- Task instructions:
Exactly the lines from the one holding "[41:05.85-41:06.65]" through the last line of the listing below must appear in the answer, and no pictures.

- Extracted information:
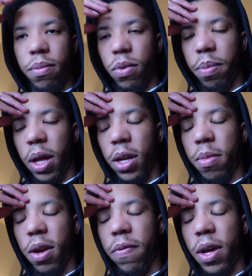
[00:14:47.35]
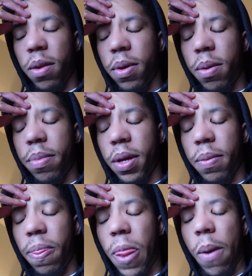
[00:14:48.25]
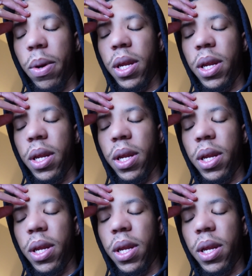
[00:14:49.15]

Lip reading: We'll probably have to modify it a bit, but now we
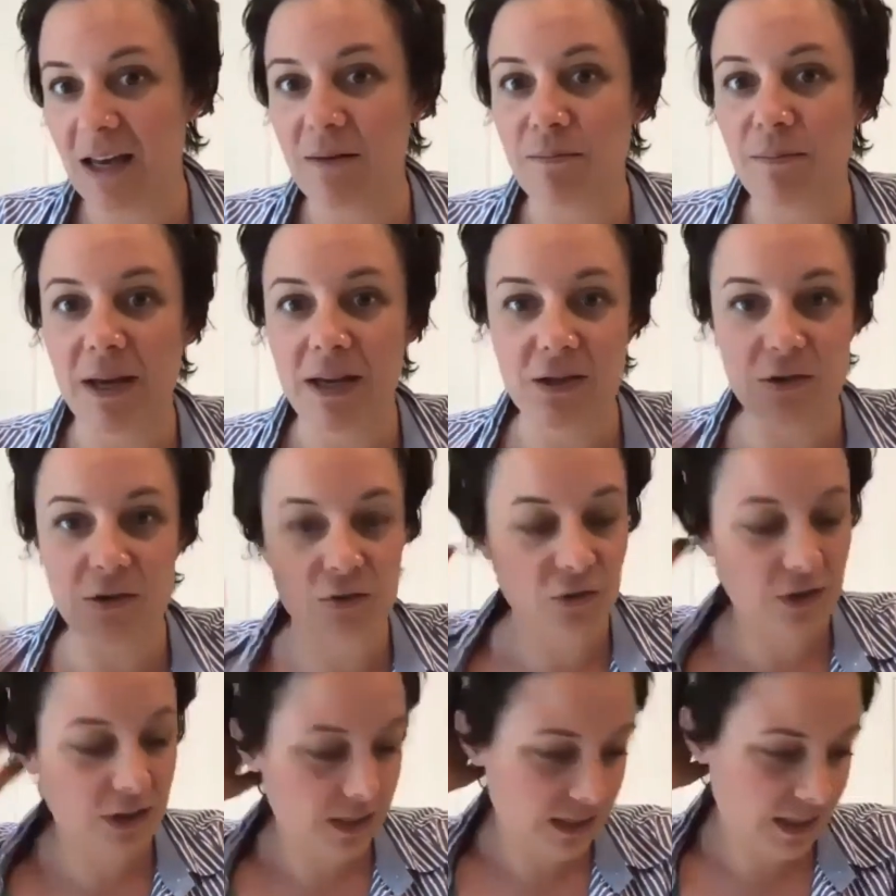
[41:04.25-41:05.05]

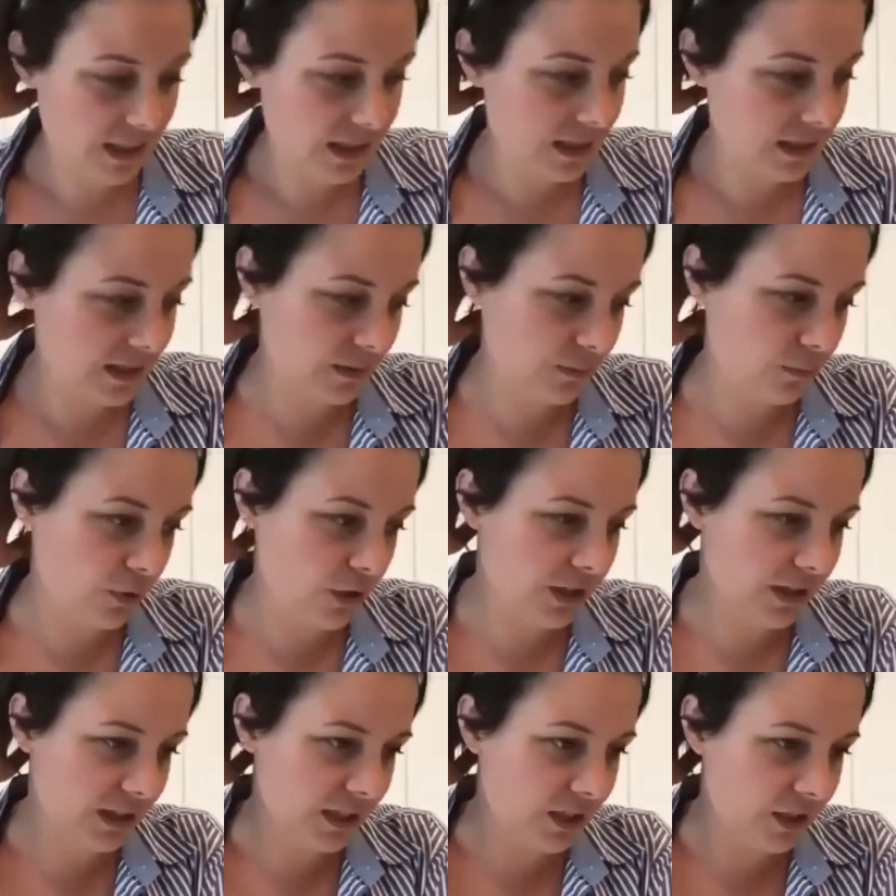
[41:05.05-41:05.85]
pastries at this
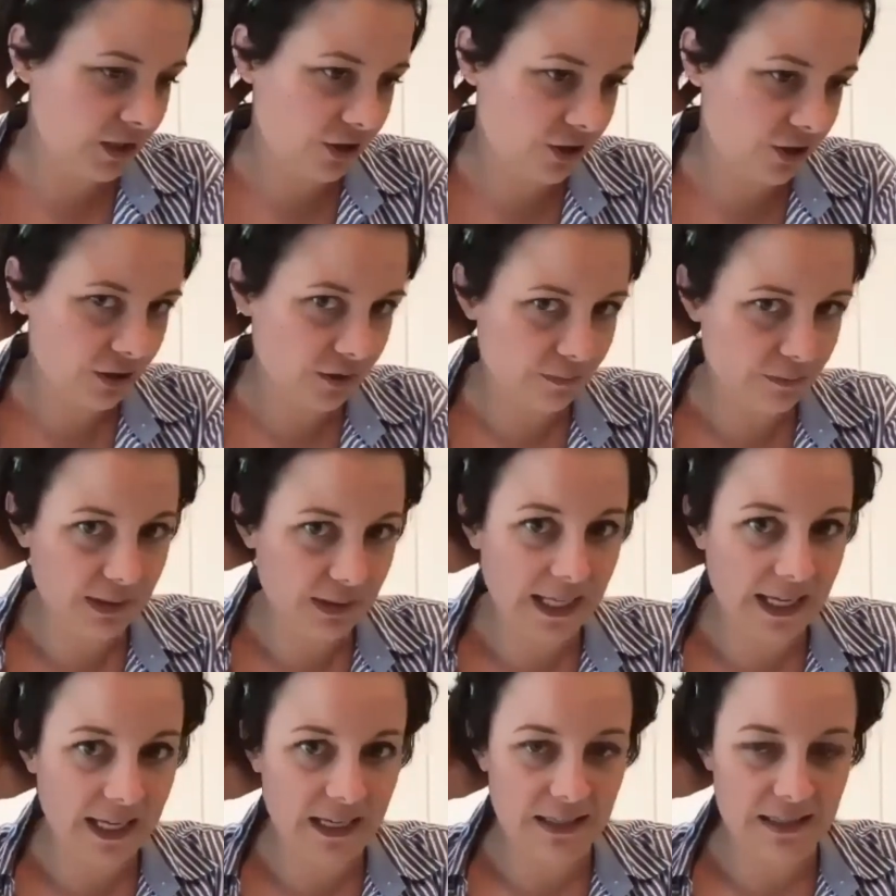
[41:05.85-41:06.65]
one little
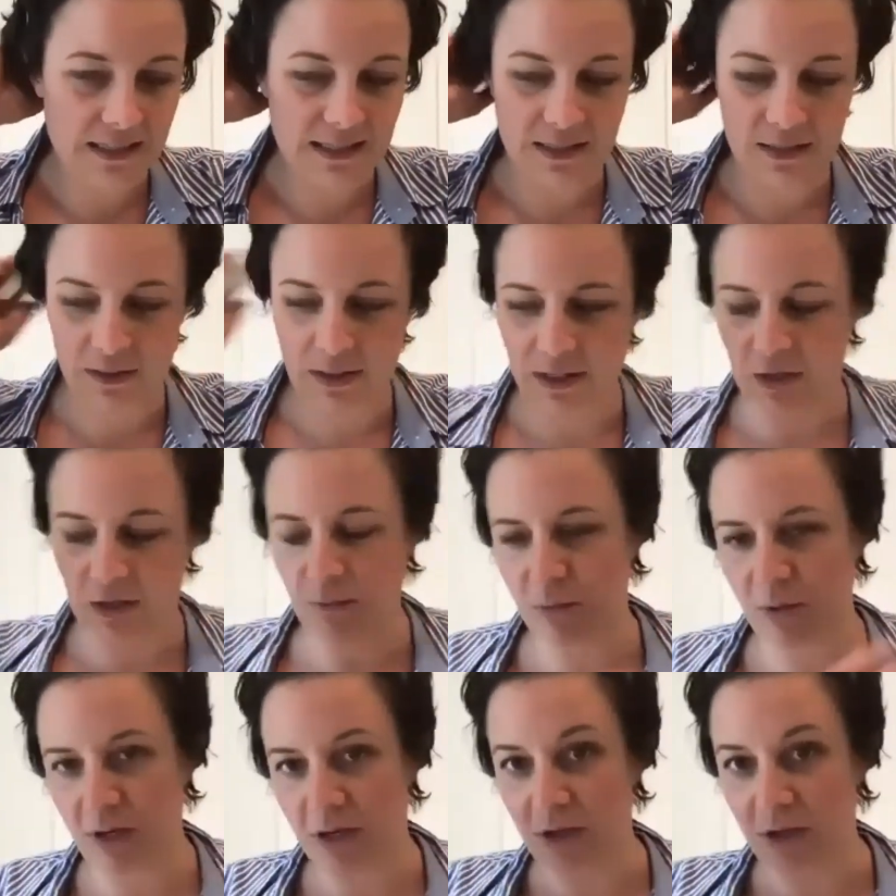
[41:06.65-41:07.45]
place, and you
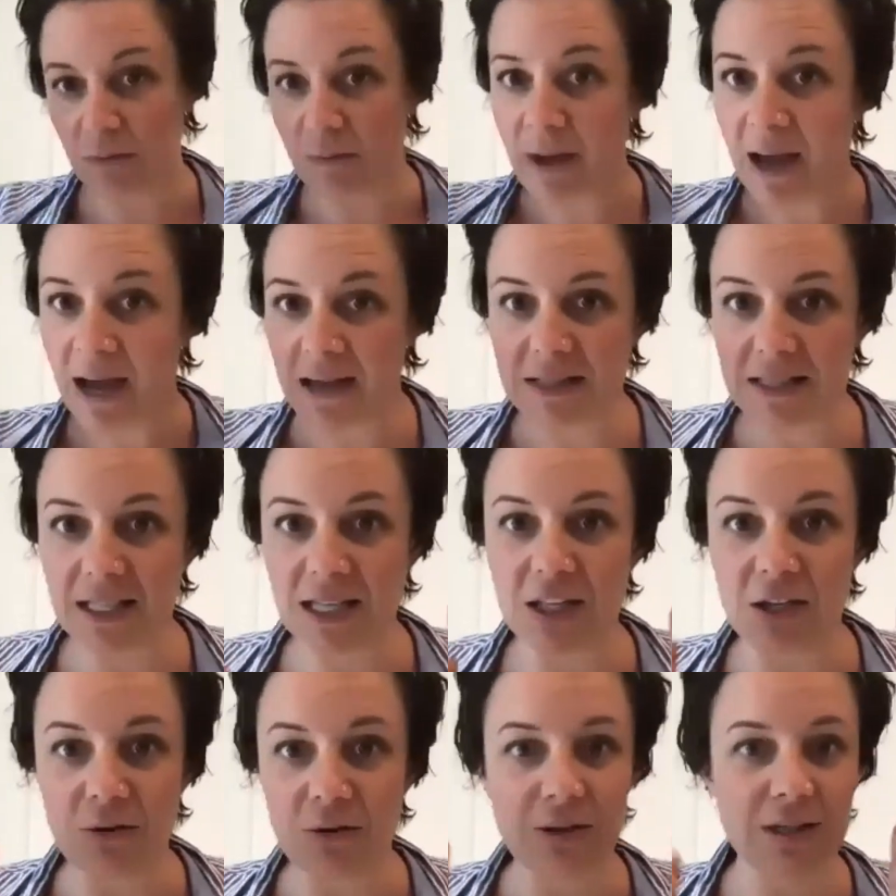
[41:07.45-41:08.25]
put on your mask
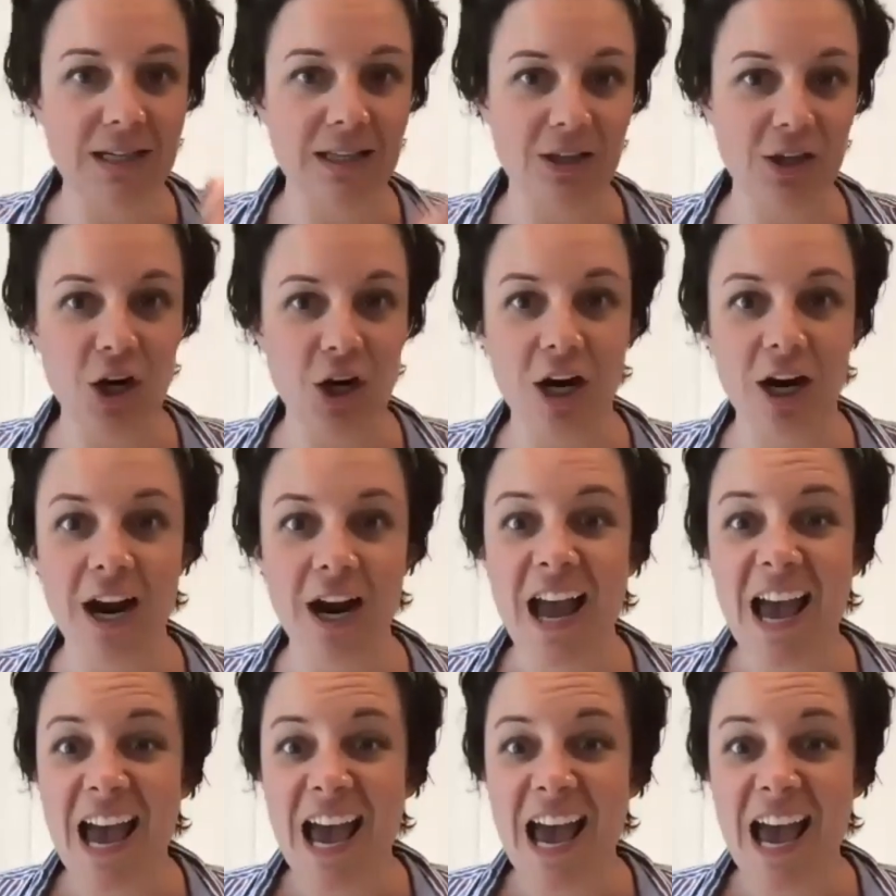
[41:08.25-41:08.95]
and you get in the car,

- Answer section:
[41:05.85-41:06.65]
one little
[41:06.65-41:07.45]
place, and you
[41:07.45-41:08.25]
put on your mask
[41:08.25-41:08.95]
and you get in the car,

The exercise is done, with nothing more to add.